■ WHAT TO WORK ON: Images stay out; everything else in the records is to be set down exactly.

■ RECORDS FOR PROCESSING:
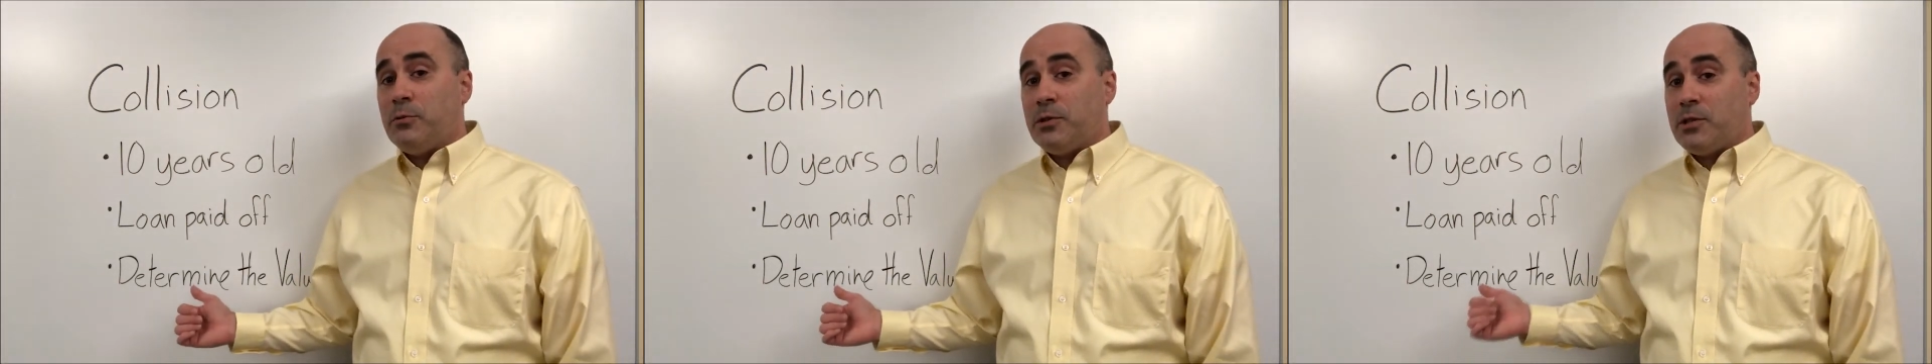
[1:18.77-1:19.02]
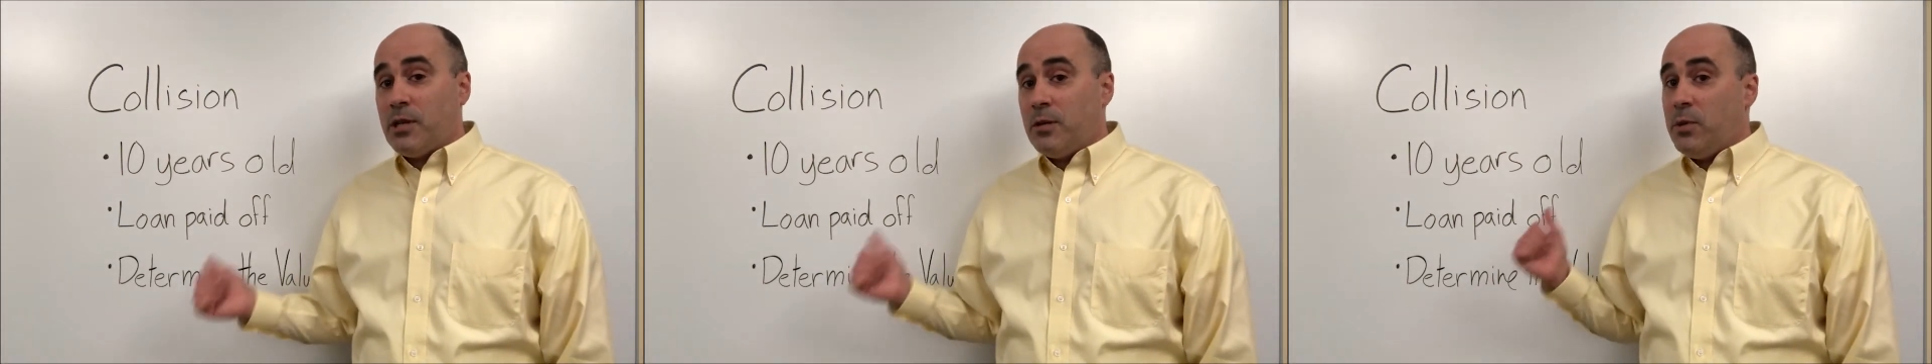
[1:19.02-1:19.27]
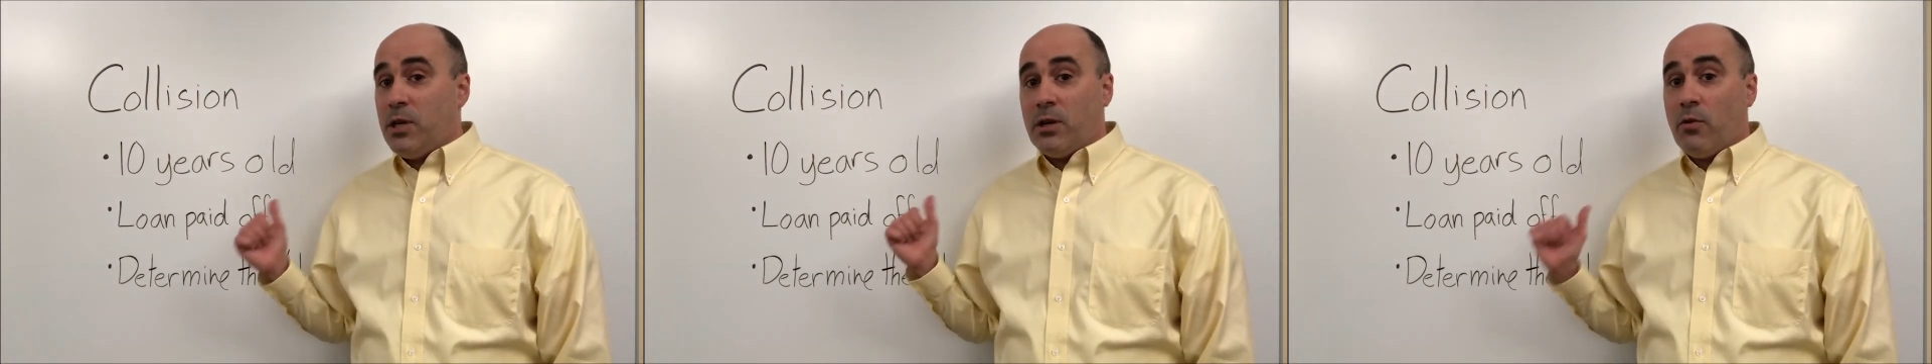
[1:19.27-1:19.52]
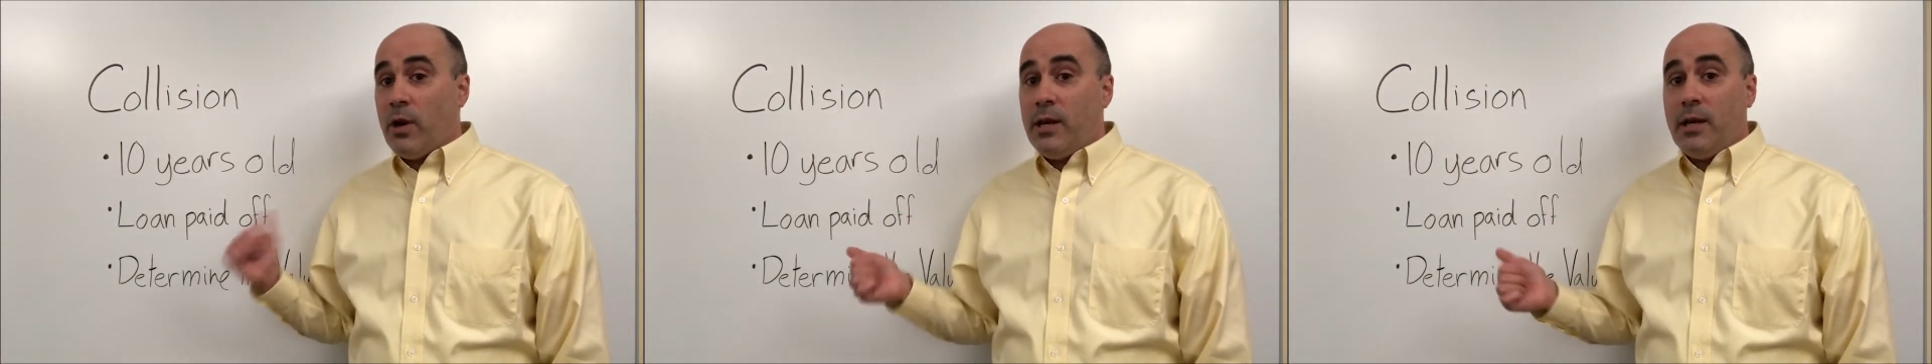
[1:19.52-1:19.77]
it's going to be a
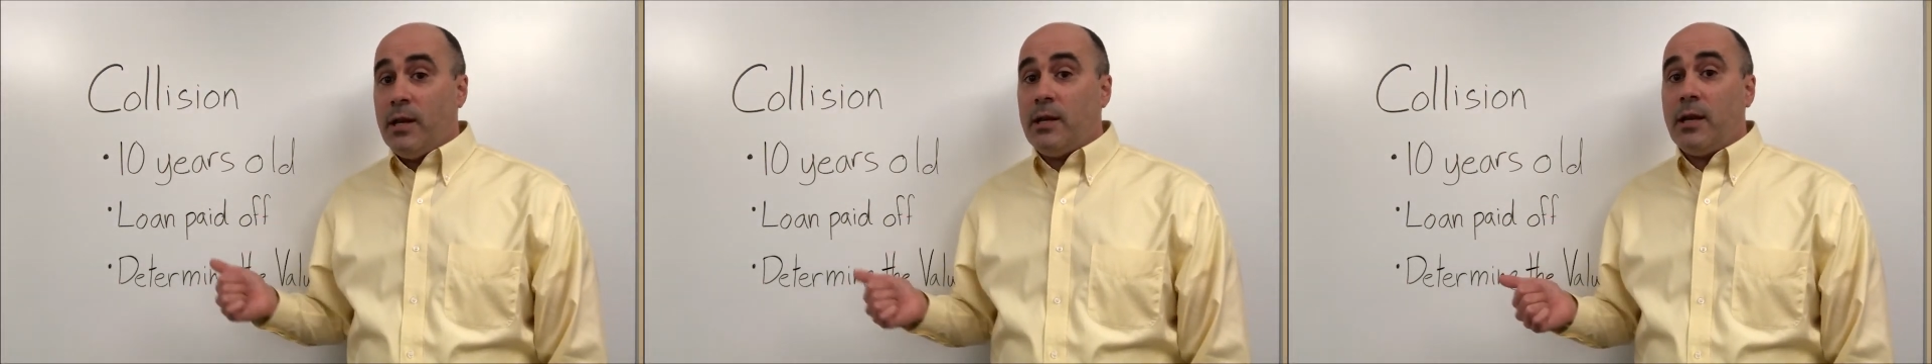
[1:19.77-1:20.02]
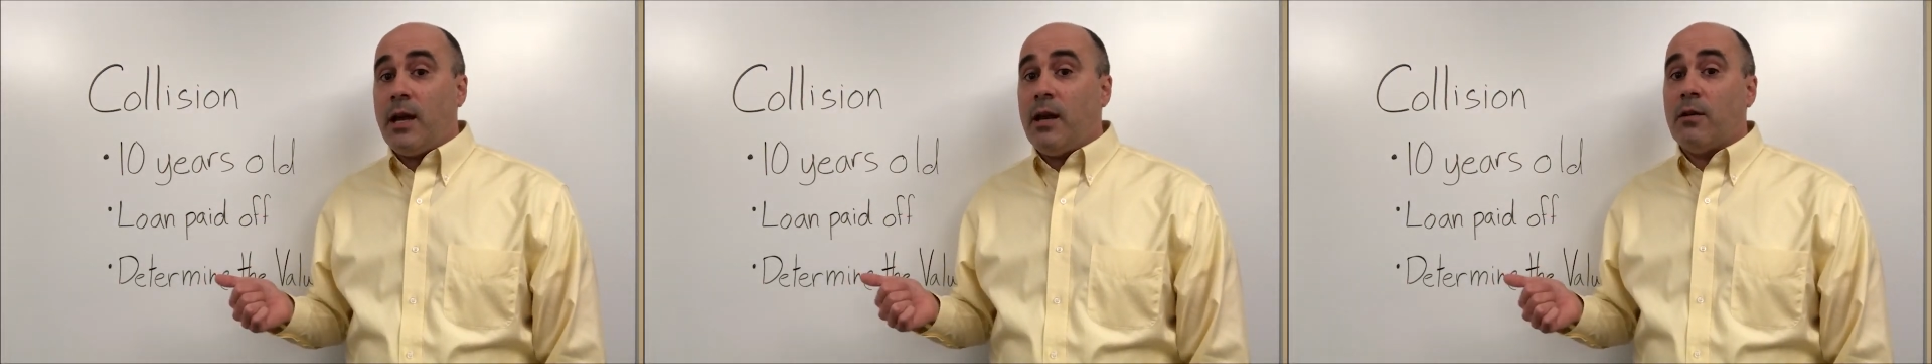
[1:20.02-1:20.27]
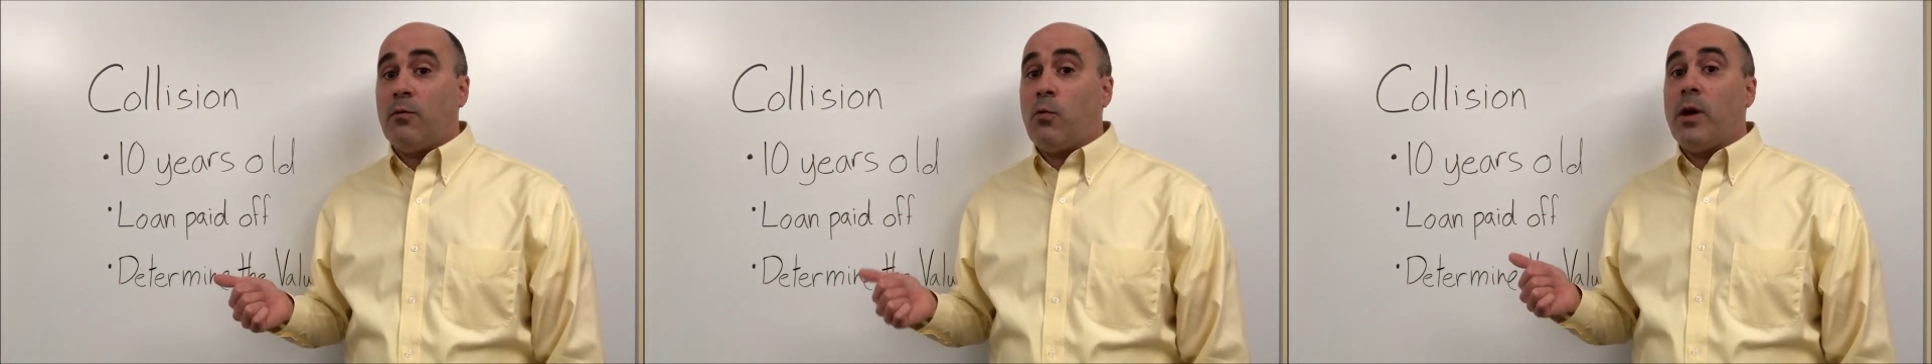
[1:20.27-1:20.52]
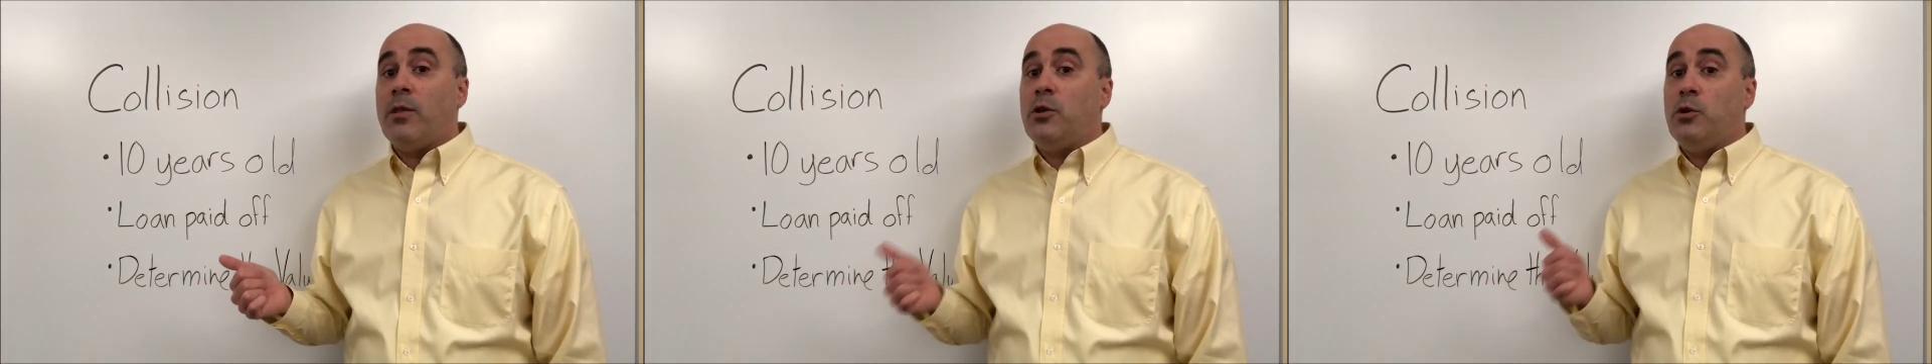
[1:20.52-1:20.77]
great indicator of
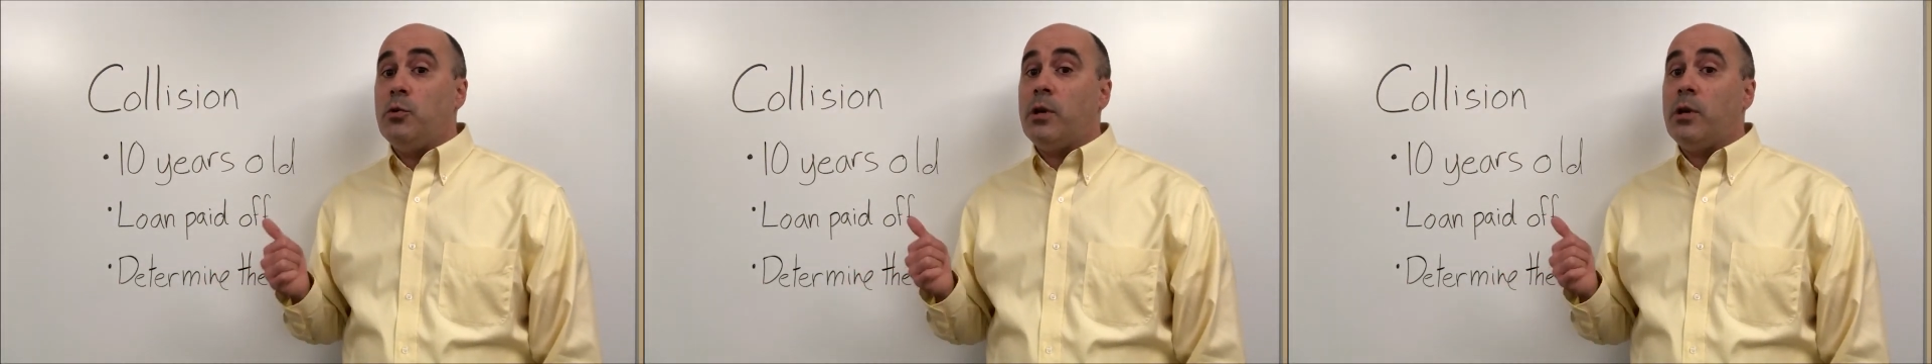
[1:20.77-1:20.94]
whether you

■ TASK RESULT:
[1:18.77-1:19.02]
[1:19.02-1:19.27]
[1:19.27-1:19.52]
[1:19.52-1:19.77]
it's going to be a
[1:19.77-1:20.02]
[1:20.02-1:20.27]
[1:20.27-1:20.52]
[1:20.52-1:20.77]
great indicator of
[1:20.77-1:20.94]
whether you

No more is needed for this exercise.